Ho atteso a lungo (a dir la verità molto a lungo) prima di buttare giù qualche linea per questo "Frames" degli interessantissimi (e a mio modo di vedere sottovalutatissimi) mancuniani Oceansize.
Un suono estremamente complesso e ramificato pervade ogni singolo minuto delle otto tracce del platter: post rock, progressive, il rock alternativo (e celebrale) dei Tool e dei Dredg, sono tutte componenti che in egual misura possono essere riscontrate nel disco.
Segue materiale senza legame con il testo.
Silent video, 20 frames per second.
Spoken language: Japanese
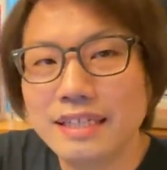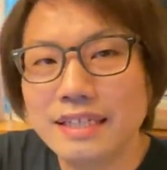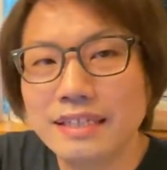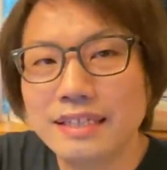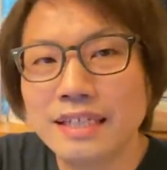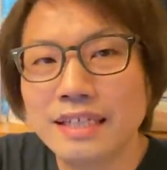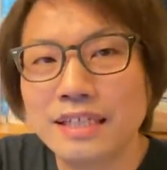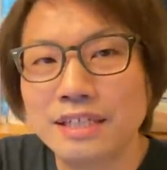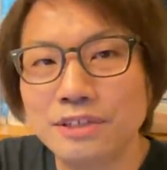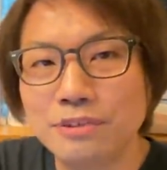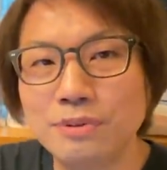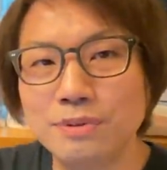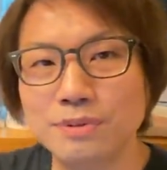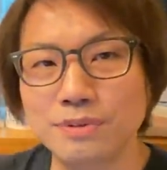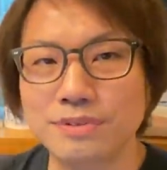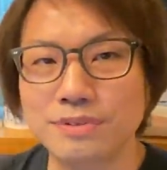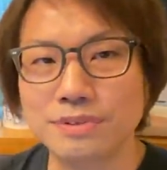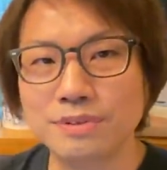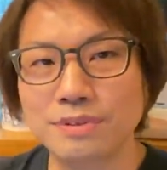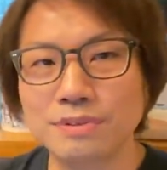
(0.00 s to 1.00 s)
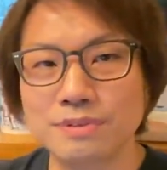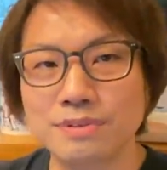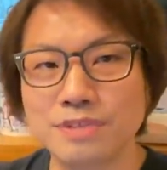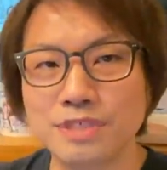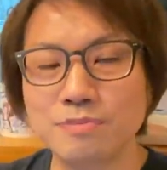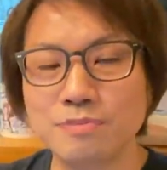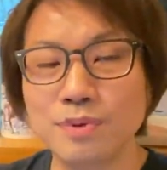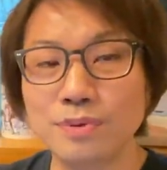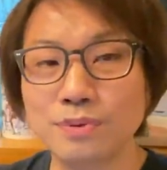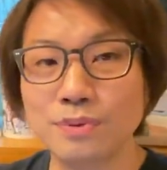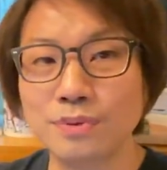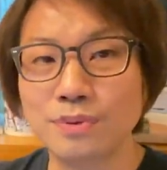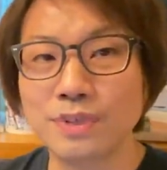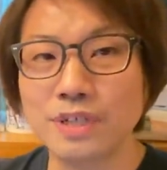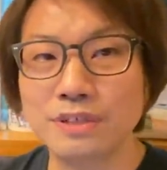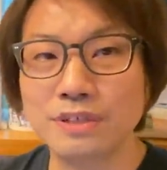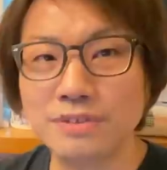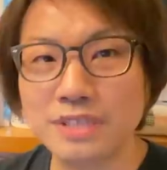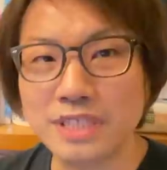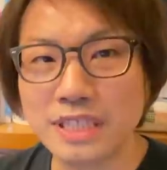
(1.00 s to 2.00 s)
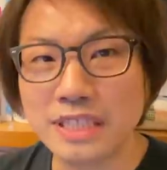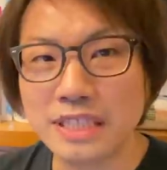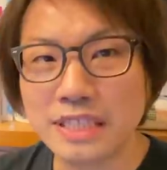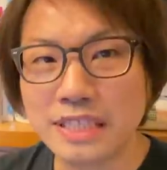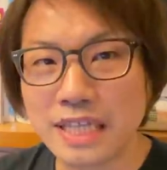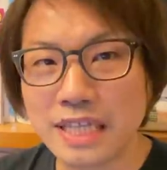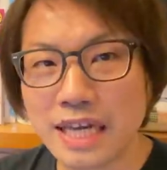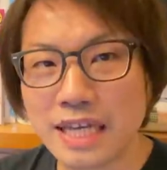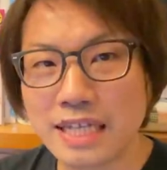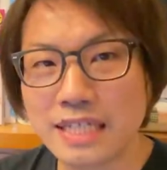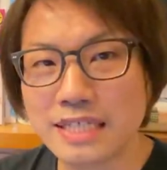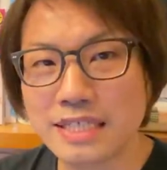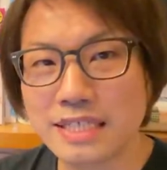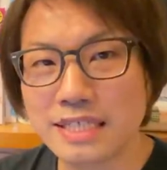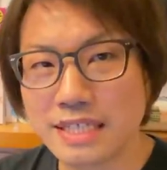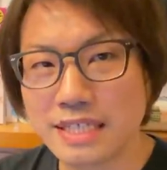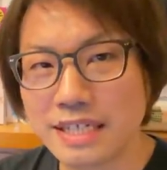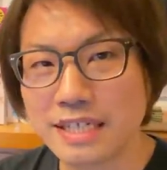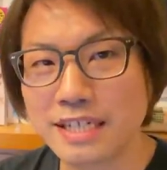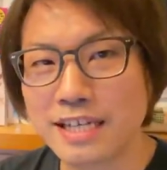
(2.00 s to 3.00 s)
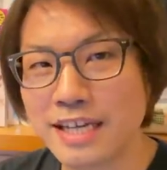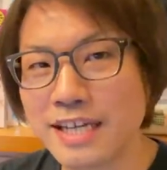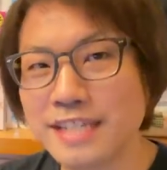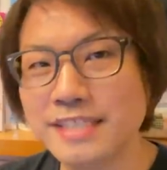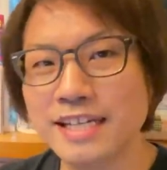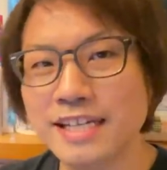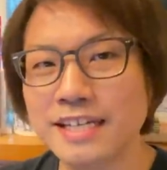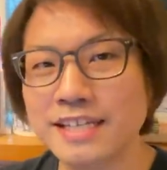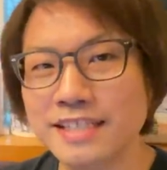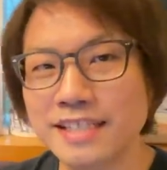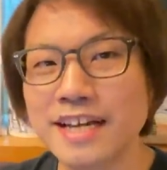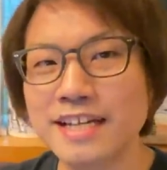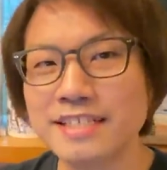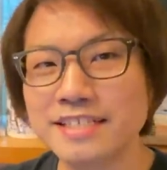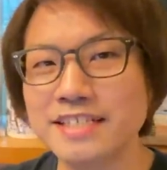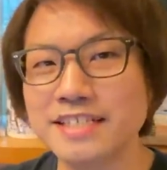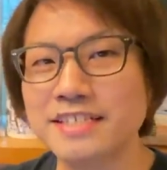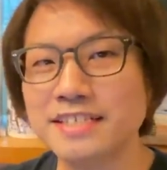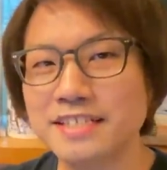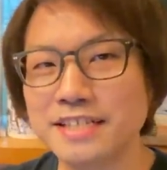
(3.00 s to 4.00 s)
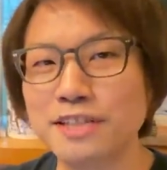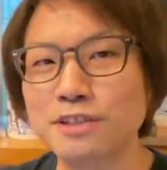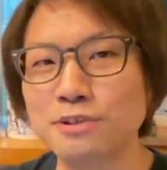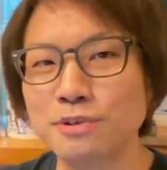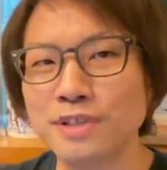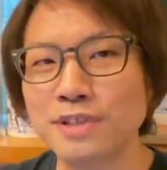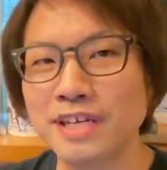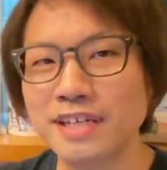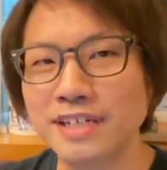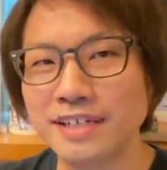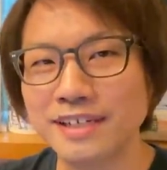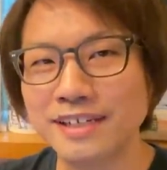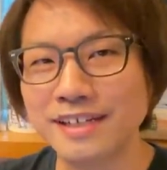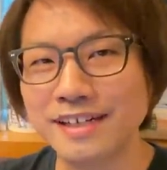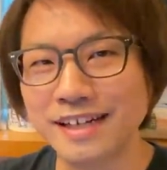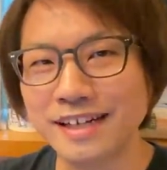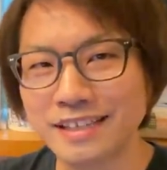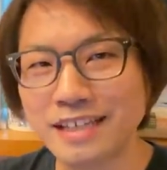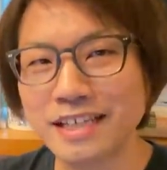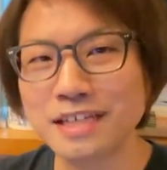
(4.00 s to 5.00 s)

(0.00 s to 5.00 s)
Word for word: だけどその地元とか国に対して経済に対してチケット代がかな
Ed è stupefacente come i nostri siano in grado di amalgamarle le une con le altre, regalandoci, in più di un'occasione, pezzi grandiosi e emozioni.
"Commemorative T-Shirt" ammalia sin dall'inizio con una struttura palesemente "à la post rock", con riff minimali che crescono con il tempo assommandosi e divenendo via via sempre più corposi, arricchendosi di venature più pesanti (grazie alle ottime trame intessute dalle tre chitarre) e complicandosi, lasciando svanire pian piano la forma canzone in favore di soluzioni più liquide, dilatate e imprevedibili. E se qui la voce di Mike Vennart raramente va oltre a versi dolci e cullanti, ci saranno anche momenti in cui tutti si farà più aggressivo.
Oltre al già citato pezzo mi sento di segnalare altri brani che spiccano sugli altri per la loro qualità.
"Trail Of Fire" vive su un crescendo emozionante che molto mi ricorda i Dredg, che nella sua seconda parte si arricchisce così tanto da culminare in un glorioso finale da brividi; struttura simile è riscontrabile anche nella successiva "Savant", quasi una seconda parte della traccia appena descritta ma in più cesellata e arricchita da una sezione di archi veramente toccante.
Si cambia registro con "Only Twin", cupa come certe produzioni degli ultimi Porcupine Tree, ma in grado comunque di sorprendere grazie all'abilità del gruppo di cambiare l'ordine delle carte in tavola. La tensione accumulata lungo la gran parte del brano si risolve negli ultimi minuti, facendo filtrare il sole grazie a esplosioni sonore e alla voce del cantante, che qui forse tocca il suo apice in fatto di pathos suscitato.
E' però "An Old Friend Of The Christy's" che si guadagna, a mio avviso, lo scettro di migliore composizione presente in questo "Frames". Lenta, malinconica e asfissiante, avanza piano piano e lacera, strazia e strappa tutto ciò che incontra, lasciando dietro di sé la semplicità dei riff con i quali si era aperta.
La chiusura è affidata a due brani molto diversi tra loro. "Sleeping Dogs And Dead Lions" è cervellotica, nevrotica, labirintica e forse tutto sommato un po' troppo epilettica e confusionaria per poter essere compresa appieno (anche se tira fuori il lato più duro dei nostri). Nostalgia e malinconia come se piovessero poi con la finale "The Frame", una ballatona lenta e accogliente come un caldo abbraccio che chiude in modo più che buono questo disco, lasciandoci con un sapore agrodolce in bocca e la voglia di riassaporare di nuovo l'album, per riscoprire i passaggi che sono andati perduti al primo ascolto.
La mia idea iniziale nello scrivere questa recensione non era di fare una descrizione traccia per traccia, ma come potete notare ho descritto, a conti fatti, sette di otto brani di questo "Frames". E' un disco che ti prende di più ogni volta che lo ascolti, che ti si concede poco per volta, che vuole essere conquistato, un disco che parla sottovoce, che sembra urlarti cose che già sai ma che, sussurrando, ti rivela anche sensazioni e emozioni che non si provano all'ascolto di una canzone qualsiasi. E se vi potrà sembrare freddo, distante e complicato lasciatelo da una parte e riprendetelo dopo qualche giorno (o qualche mese come ho fatto io), e vedrete che il vostro punto di vista sarà già diverso.
Da assaporare con calma, nel tempo e con il giusto stato d'animo.